There's also a perplexing contradiction that I noticed in The Sex Chronicles which is even more pronounced here. So many of Zane's characters seem so unapologetic about cheating on their men, having sex with other women's men, being ruthless about how they "get theirs," or even having sex for money, and yet those same characters insist that they're proverbially not like the other girls in some way or another. They have a wanton appetite for all varieties of sextivities, but they're not "hoes" or "whores" like other people are. They're resentful and hyperaware of being looked down on by women they deem to be prissy, self-righteous, possessive, or not as "uninhibited" as them, but they still take solace in the pettiness of, "Well, I still screwed your man at the end of the day." They have sex for money, but they're not "hookers" like other women who have sex for money. And so on. It's as if Zane has this beautiful mission to provide Black women in the new millennium with a playground to let their horny imaginations run wild, where they can mentally indulge in their desires in a universe that's largely free from concerns about judgment or infection or unwanted pregnancies... and yet, at the same time she feels compelled to reassure those same readers that they're still better than the next woman somehow. To be clear, I am against slut-shaming, but I also can't not notice the hypocrisy here. I'm not arguing that so-called sluts should be shamed or feel shame, I'm saying let the sluts be sluts! If Zane is determined to write sexually liberated women in their full glory and complexity, then why can't these characters proudly own being hoes (or own being perceived as such) without qualification or caveat? I understand that it's rare for people (even fictional ones) to never care what others think, but the defensive and insecure one-upmanship feels out of place in both The Sex Chronicles and Sex Chronicles II. True to life, perhaps, but still out of place.
 
Again, if you need something easy, are already a fan of Zane, or are simply curious like I was, then read this book!
 
Favorite quotes: 
"So imagine that I'm touching you. Imagine that I'm always around, always there for you. Just close your eyes and feel me. Feel my hands all over your body. Feel me inside you. Feel my love surrounding you... Will you try to do that for me?" (93).
 
"I'm not saying he was a manwhore like the guys from Deuce Bigalow when I met him, but he was surely knocking on whoredom's door" (105).

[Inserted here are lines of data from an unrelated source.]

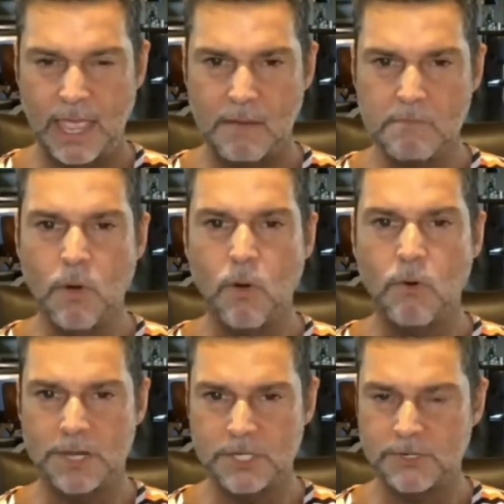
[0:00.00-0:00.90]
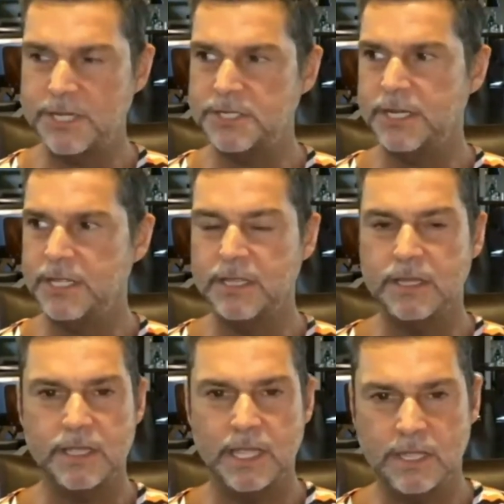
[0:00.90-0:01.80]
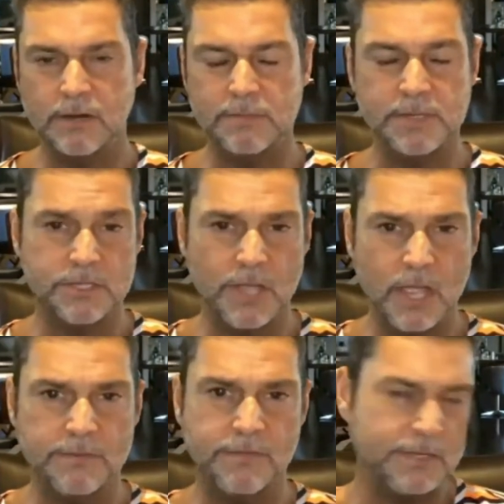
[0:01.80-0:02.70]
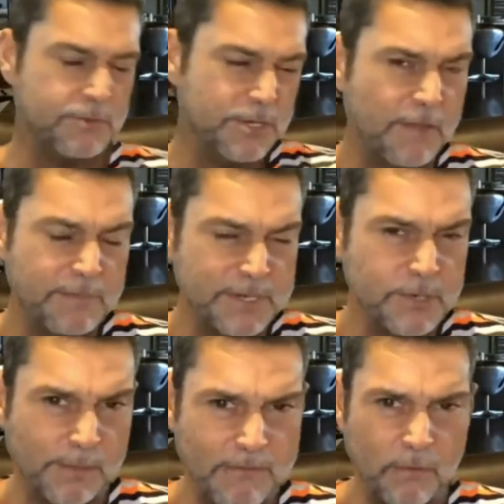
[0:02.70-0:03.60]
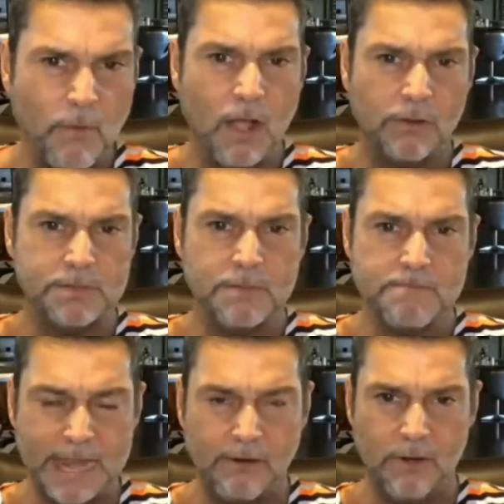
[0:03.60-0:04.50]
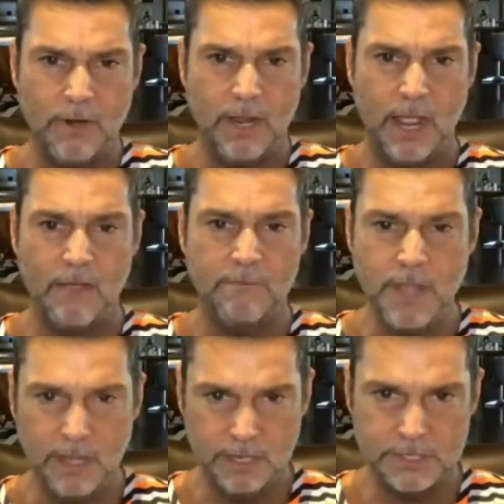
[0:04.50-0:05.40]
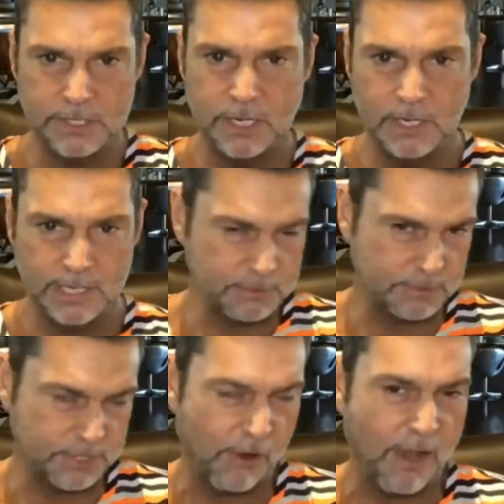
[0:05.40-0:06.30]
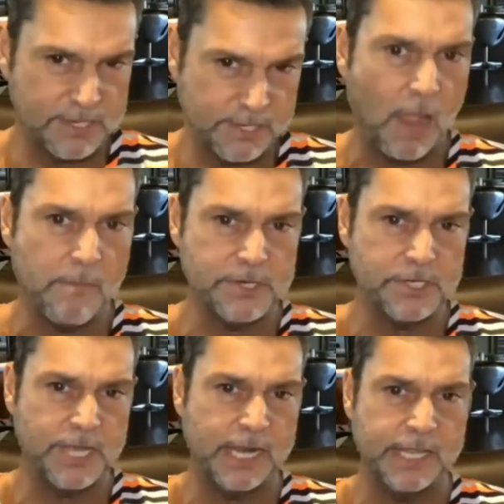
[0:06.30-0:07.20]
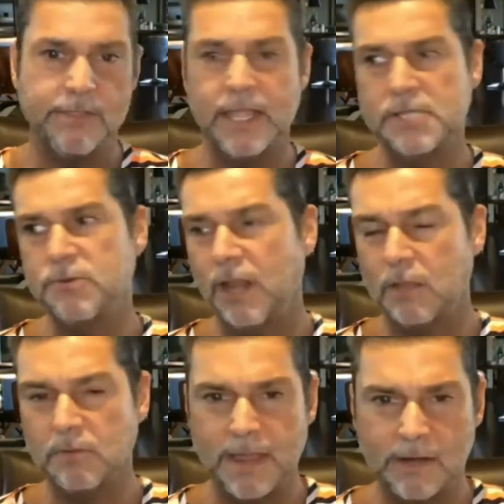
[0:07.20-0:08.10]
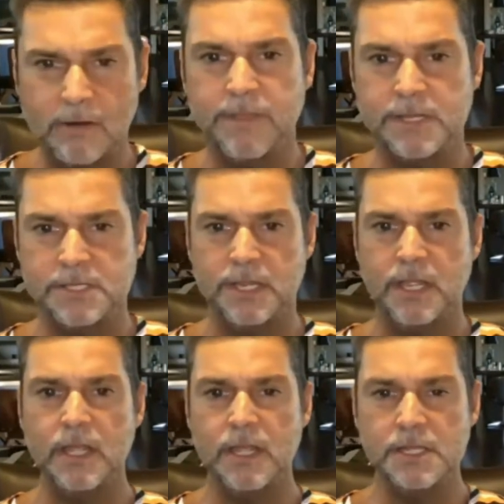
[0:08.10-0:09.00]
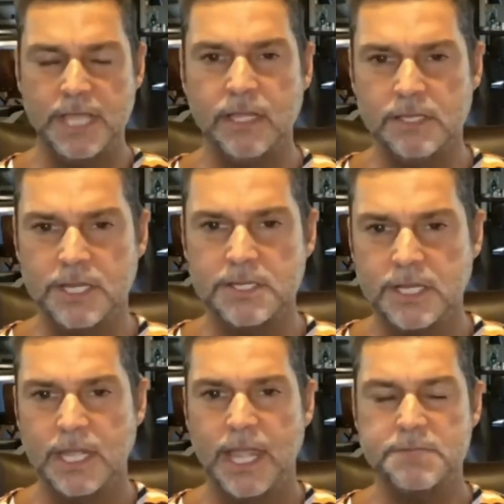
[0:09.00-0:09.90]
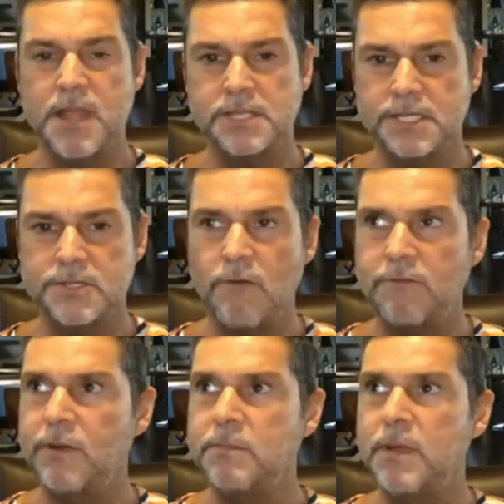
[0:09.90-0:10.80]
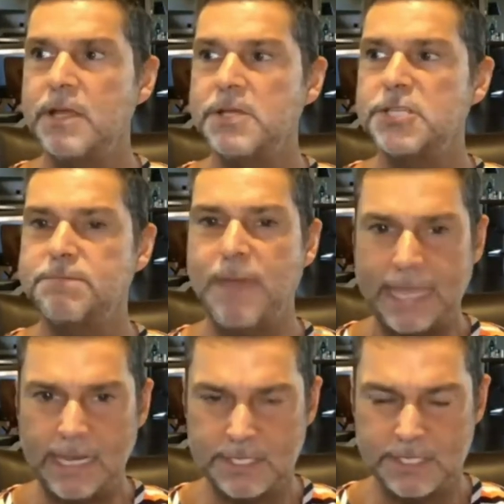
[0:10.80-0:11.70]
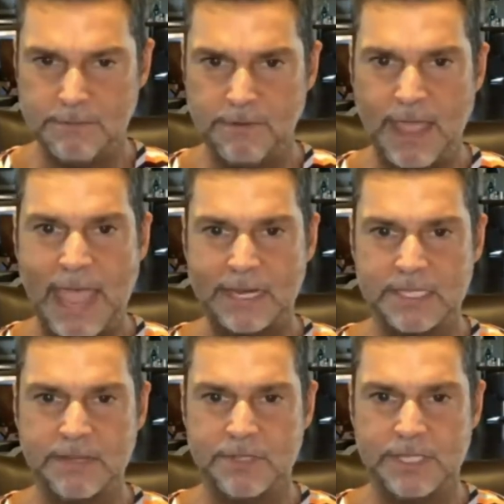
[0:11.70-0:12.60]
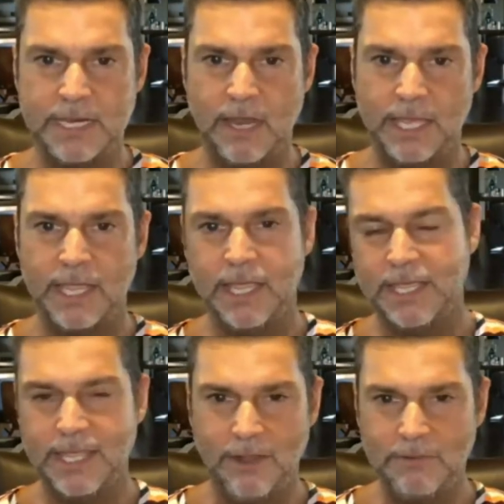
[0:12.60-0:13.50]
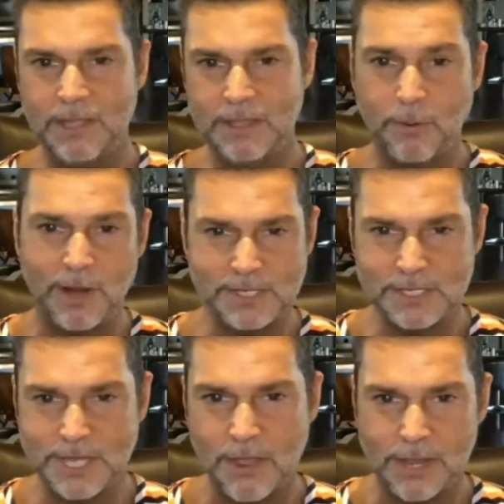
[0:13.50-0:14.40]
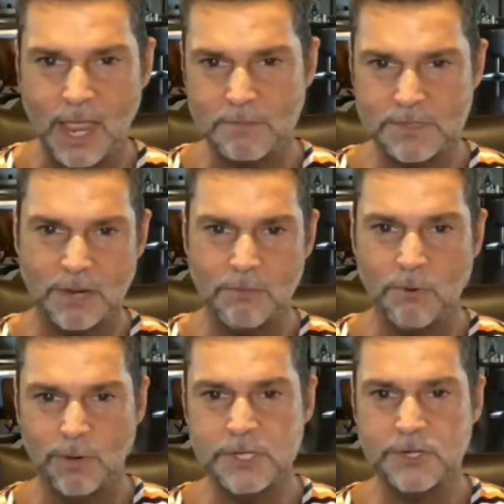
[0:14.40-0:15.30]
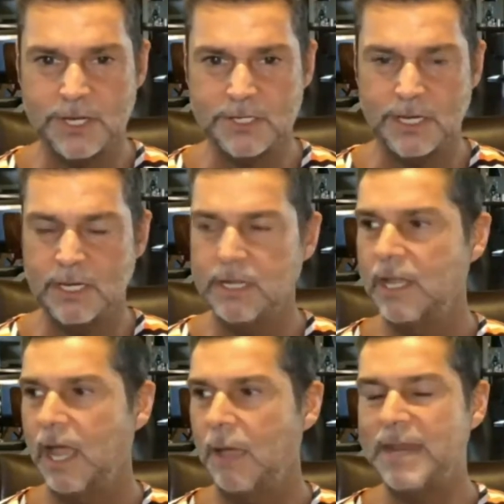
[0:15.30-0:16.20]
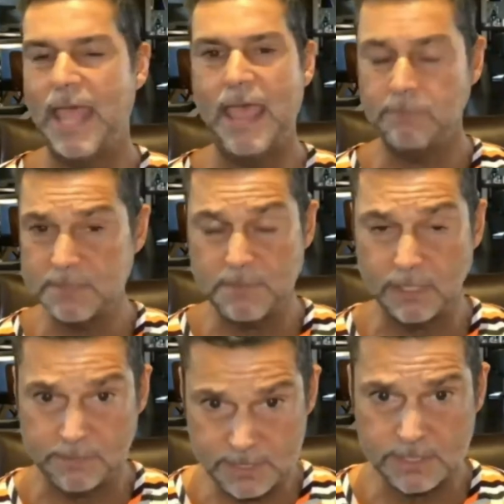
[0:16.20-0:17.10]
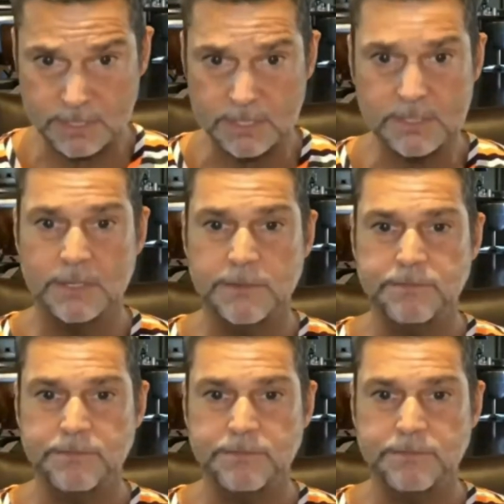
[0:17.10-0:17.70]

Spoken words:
more interested in the crypto side of things, which I've been talking about for a while. Crypto and macro have merged. That's what Skybridge is telling you. That's what Global Macro Investor tells us. It's merged, and it's not from speculative activity like, the price is going up, so we're all interested. Everybody's building businesses.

"It was like a scene from an old, romantic black-and-white movie, walking off into the bedroom to finish the feelings. The only difference was, we both had innies instead of outies. And what a nice, delicious, scrumptious innie Betty had... It was such a strange and wicked feeling, but I loved it from jump street; having my mouth bursting at the seams with the meat of another woman" (205-206).

"A sister can always fantasize, though, because what happens in a person's private thoughts carries no risk or judgment" (254).